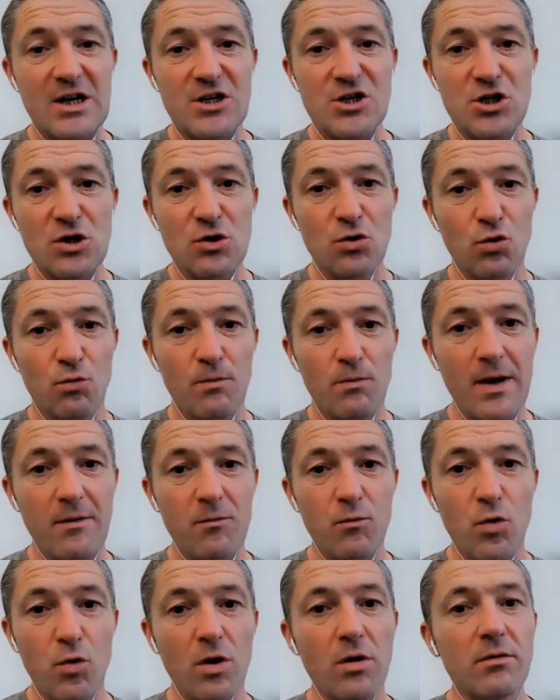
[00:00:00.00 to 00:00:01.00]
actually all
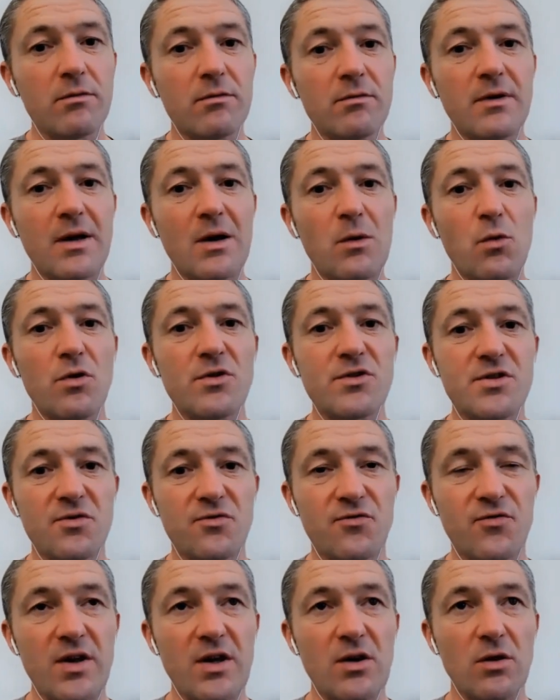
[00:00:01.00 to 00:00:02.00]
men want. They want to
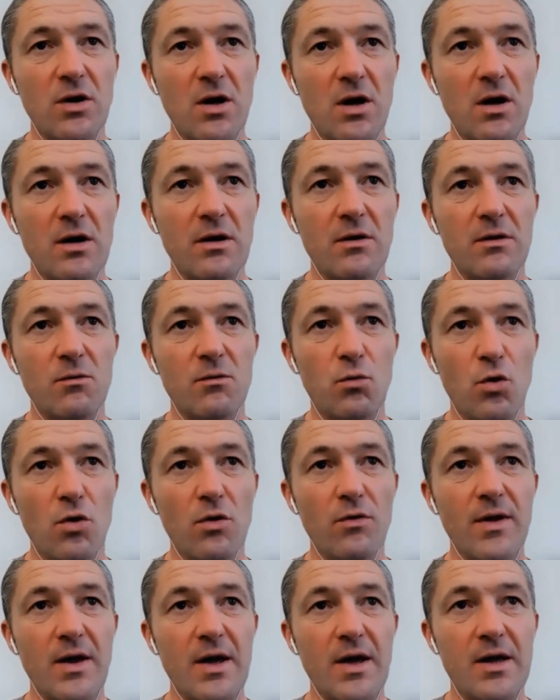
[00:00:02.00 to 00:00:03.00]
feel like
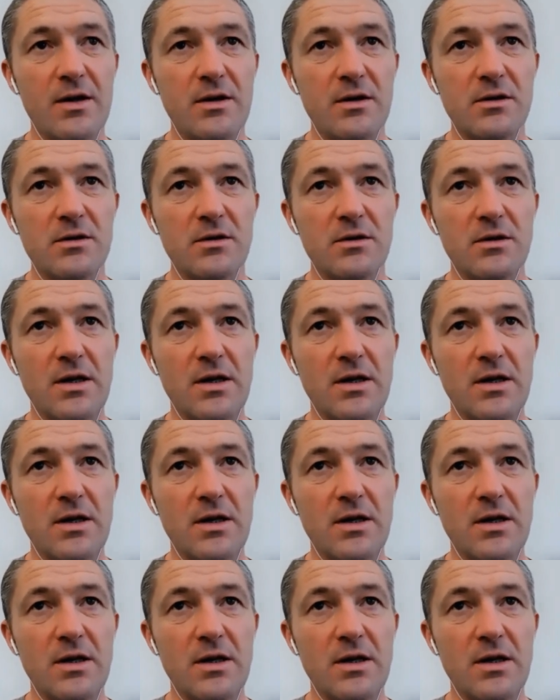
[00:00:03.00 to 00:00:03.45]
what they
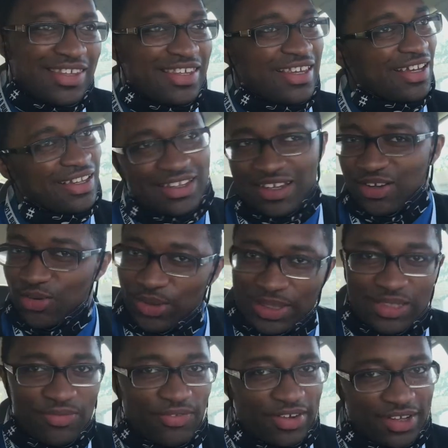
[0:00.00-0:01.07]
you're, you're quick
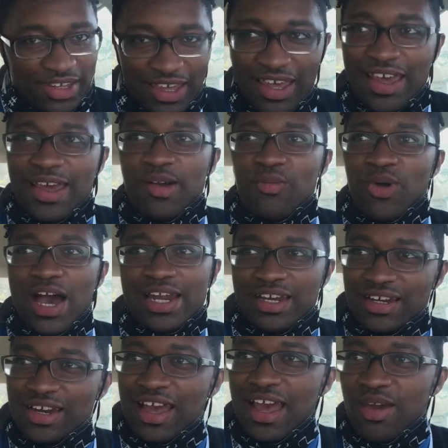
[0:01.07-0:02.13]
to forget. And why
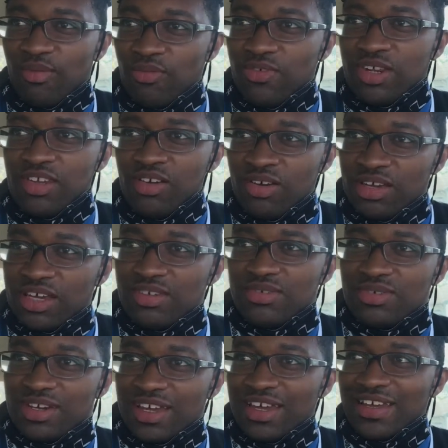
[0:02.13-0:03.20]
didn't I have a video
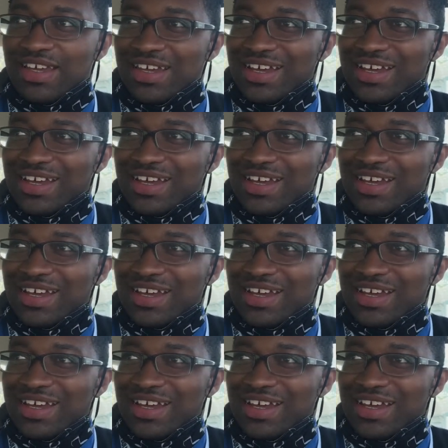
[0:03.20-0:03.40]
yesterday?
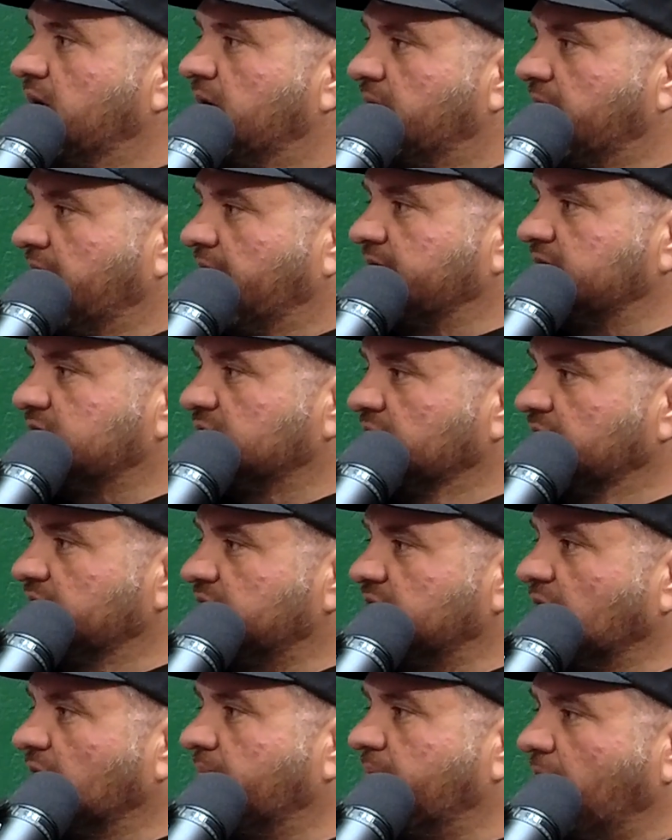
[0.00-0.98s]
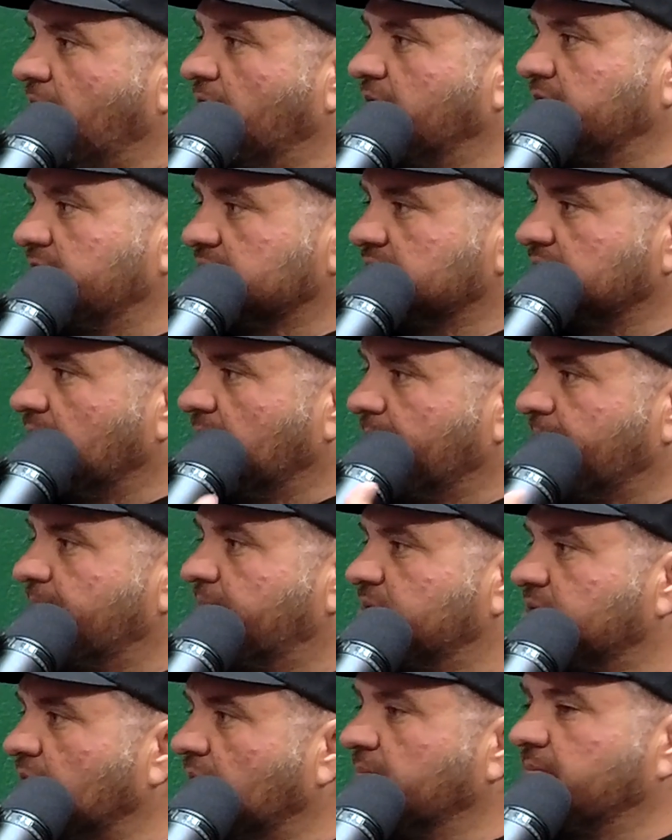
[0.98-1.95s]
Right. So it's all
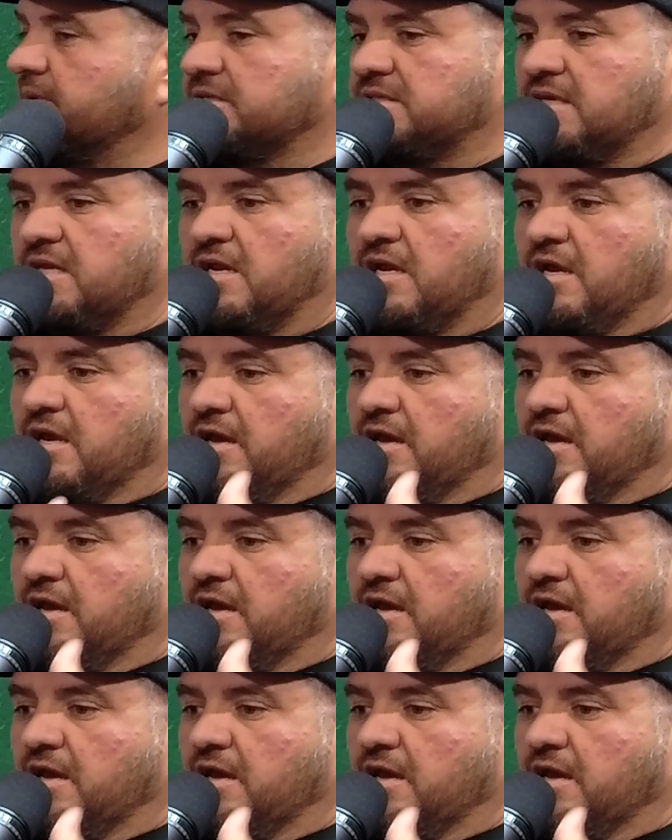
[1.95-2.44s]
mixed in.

## [EXERCISE BRIEF]
Take the line that contains "[00:00:02.00 to 00:00:03.00]" and every line after it down to the last line of the entries above, and output them exactly, with nothing else and no pictures.

## [EXERCISE SOLUTION]
[00:00:02.00 to 00:00:03.00]
feel like
[00:00:03.00 to 00:00:03.45]
what they
[0:00.00-0:01.07]
you're, you're quick
[0:01.07-0:02.13]
to forget. And why
[0:02.13-0:03.20]
didn't I have a video
[0:03.20-0:03.40]
yesterday?
[0.00-0.98s]
[0.98-1.95s]
Right. So it's all
[1.95-2.44s]
mixed in.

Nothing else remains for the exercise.